Ventricular septal defect type 2 (VSD type 2) is a heart condition present at birth (congenital) where there is a hole in the wall or septum that separates the ventricles (bottom two chambers of the heart). The septum separates oxygenated blood from deoxygenated blood. Normally, the holes in the septum close before the baby is born, but VSD is a common heart birth defect. In VSD type 2, the defect is in the upper section of the ventricular septum. If the hole is very small, it may not affect how hard the heart has to work, and your baby may not have symptoms. Sometimes a VSD is not diagnosed until childhood or even adulthood.
Often, symptoms are present as soon as a few days after birth and include poor eating, fast breathing, breathlessness, and getting tired easily. VSDs often occur in families (hereditary) or with other genetic conditions. Medical researchers believe most VSDs are caused by a combination of genetic and environmental factors. Type 2 is the most common VSD, accounting for at least 70% of VSD cases in most of the world (Type 1 accounts for 1/3 of VSDs in Asia).

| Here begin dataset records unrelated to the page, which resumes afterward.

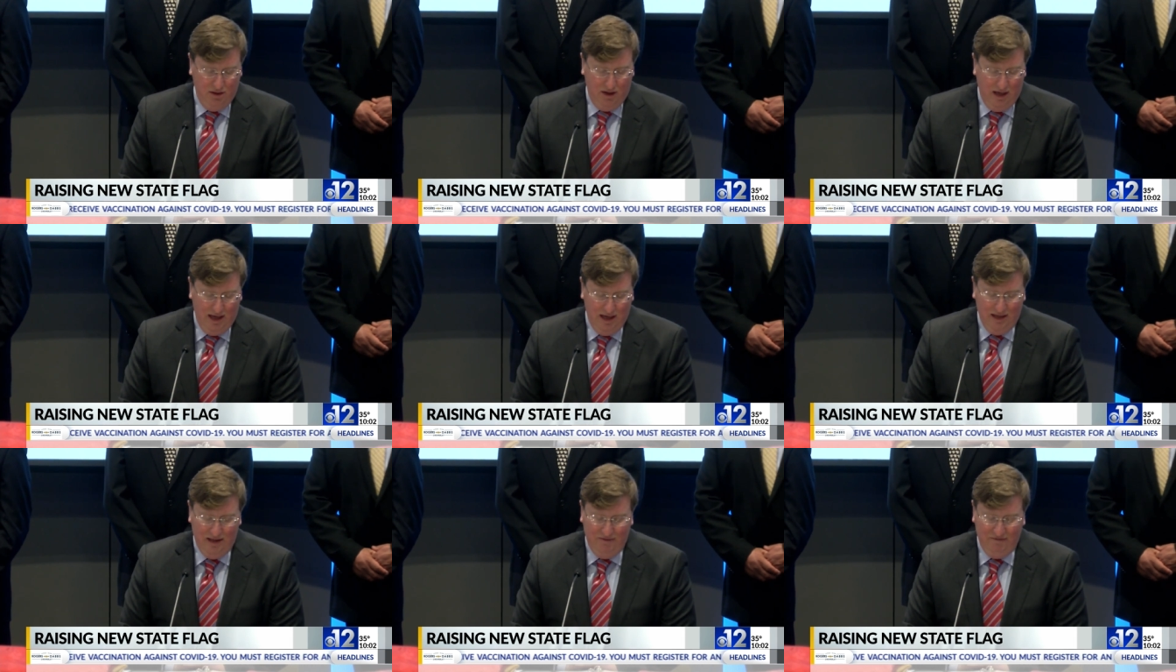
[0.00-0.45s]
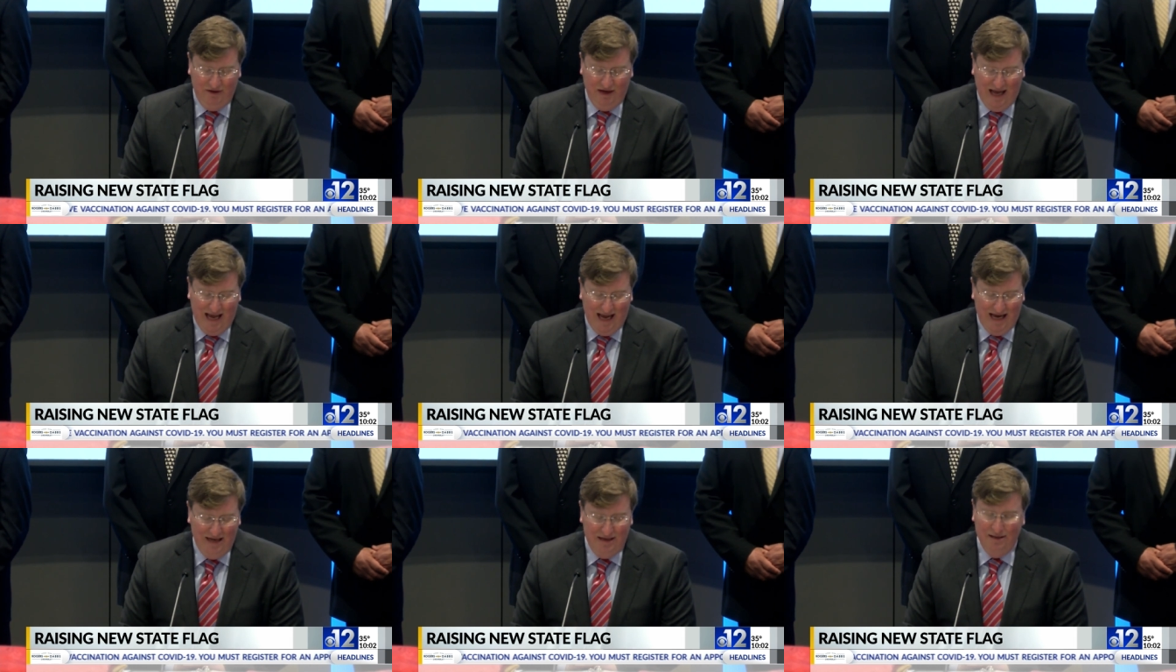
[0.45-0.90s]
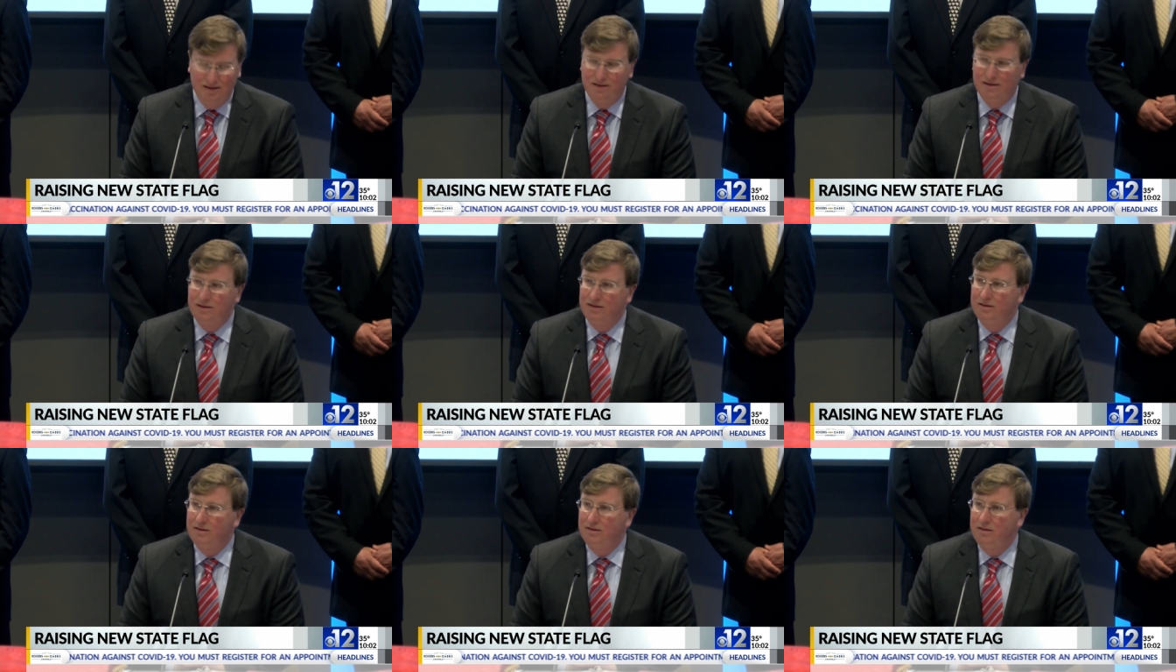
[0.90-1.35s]
and even
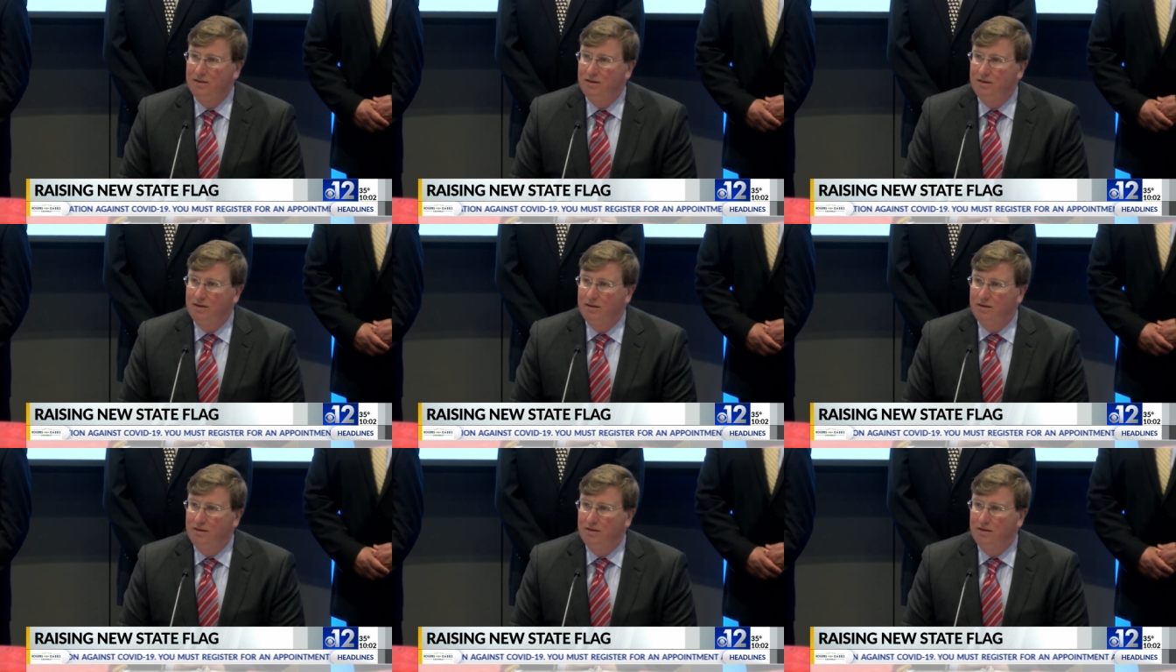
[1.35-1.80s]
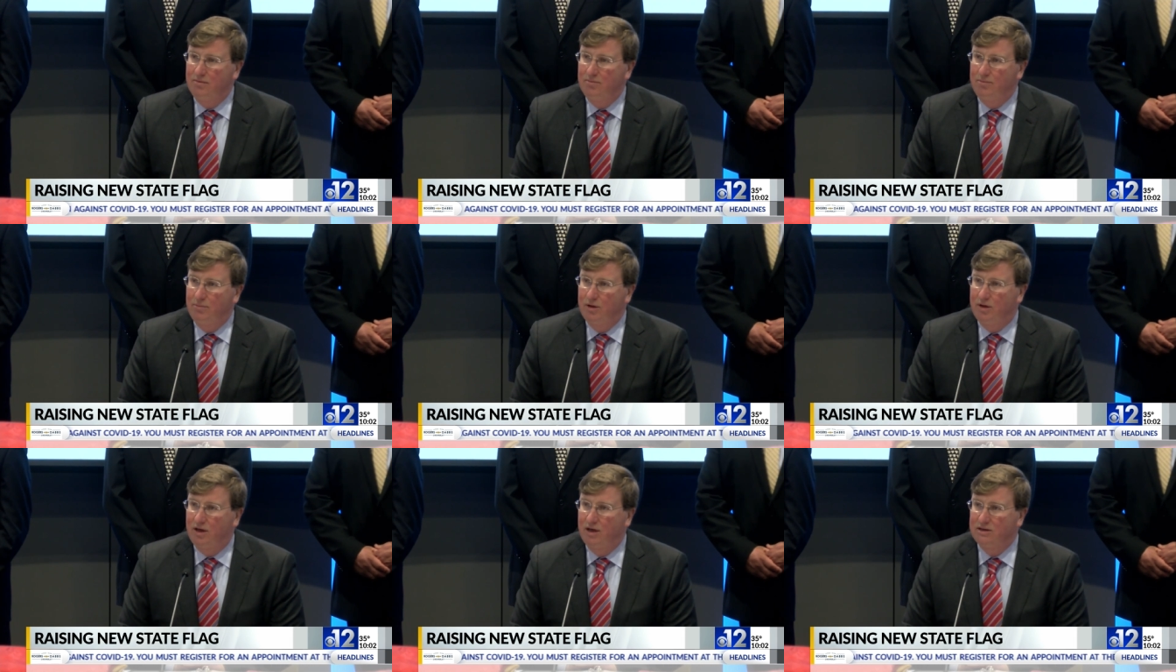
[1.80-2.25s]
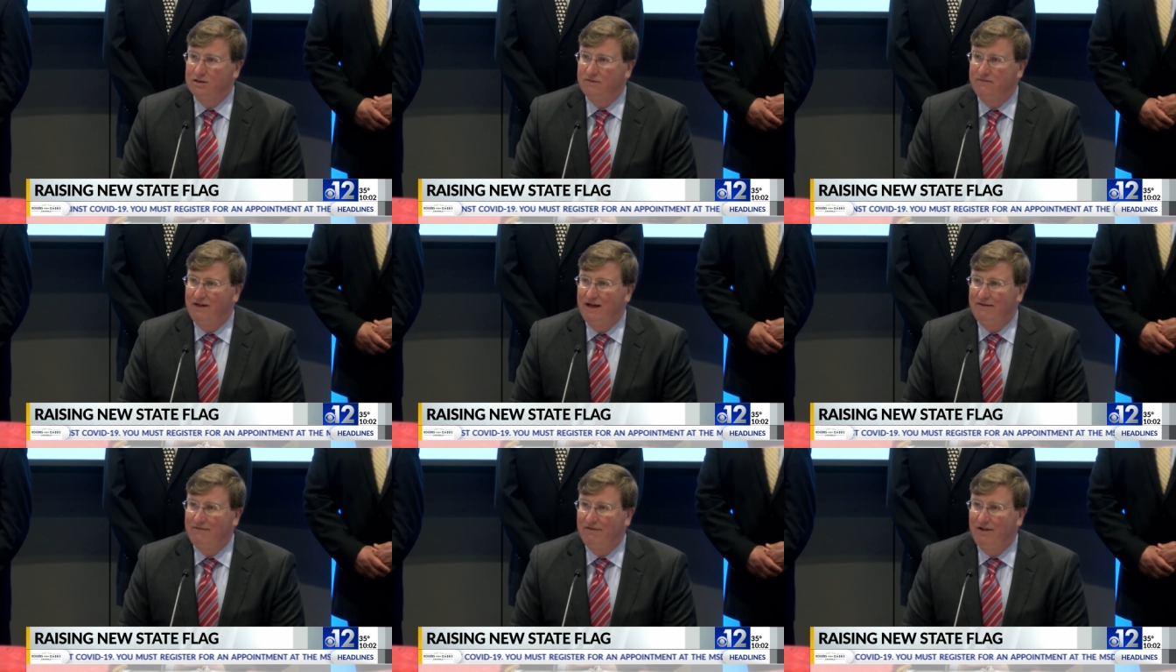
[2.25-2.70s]
hated because of
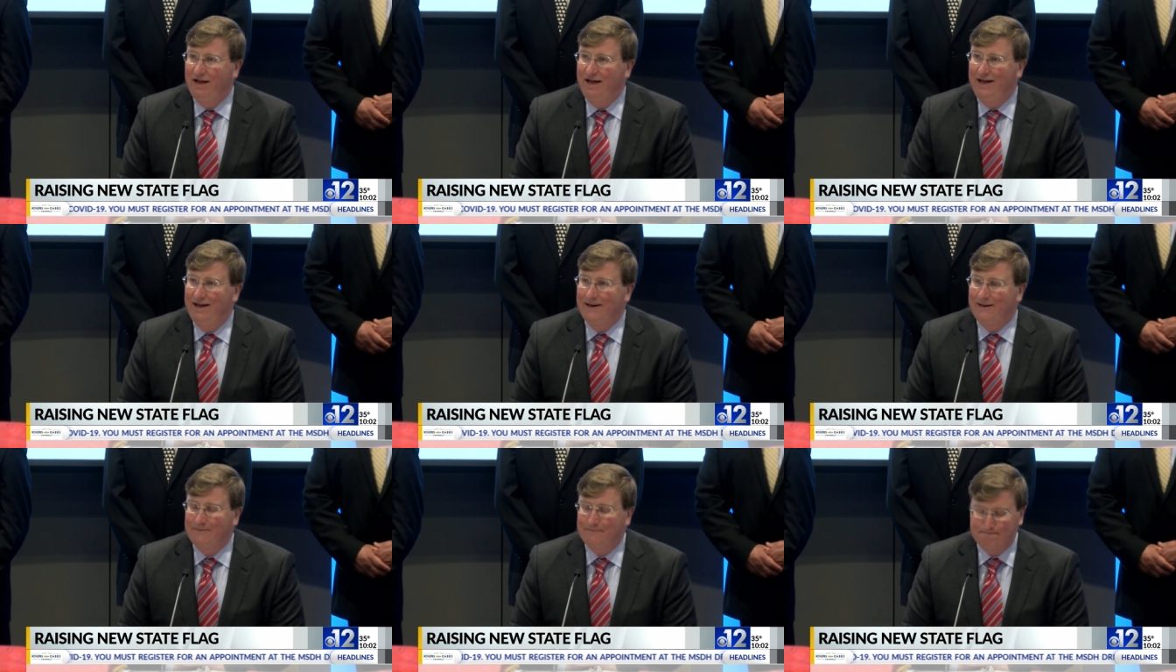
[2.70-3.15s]
that flag.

Doctors may hear a swishing sound in the heartbeat (a murmur) when listening with a stethoscope. Tests used to confirm a VSD may include a chest X-ray, electrocardiogram (EKG) (tests the electrical impulses), echocardiogram (used sound waves to create a picture), or cardiac MRI.
Medications may be used temporarily to increase heart function, but surgical repair is the most common treatment. Smaller defects may close on their own. If your baby or child has been diagnosed with VSD Type 2, talk to their pediatric cardiologist (a heart doctor for children) about the most current treatment options. Support organizations and genetic counselors are also a good source of information and can help connect you with others affected by VSDs.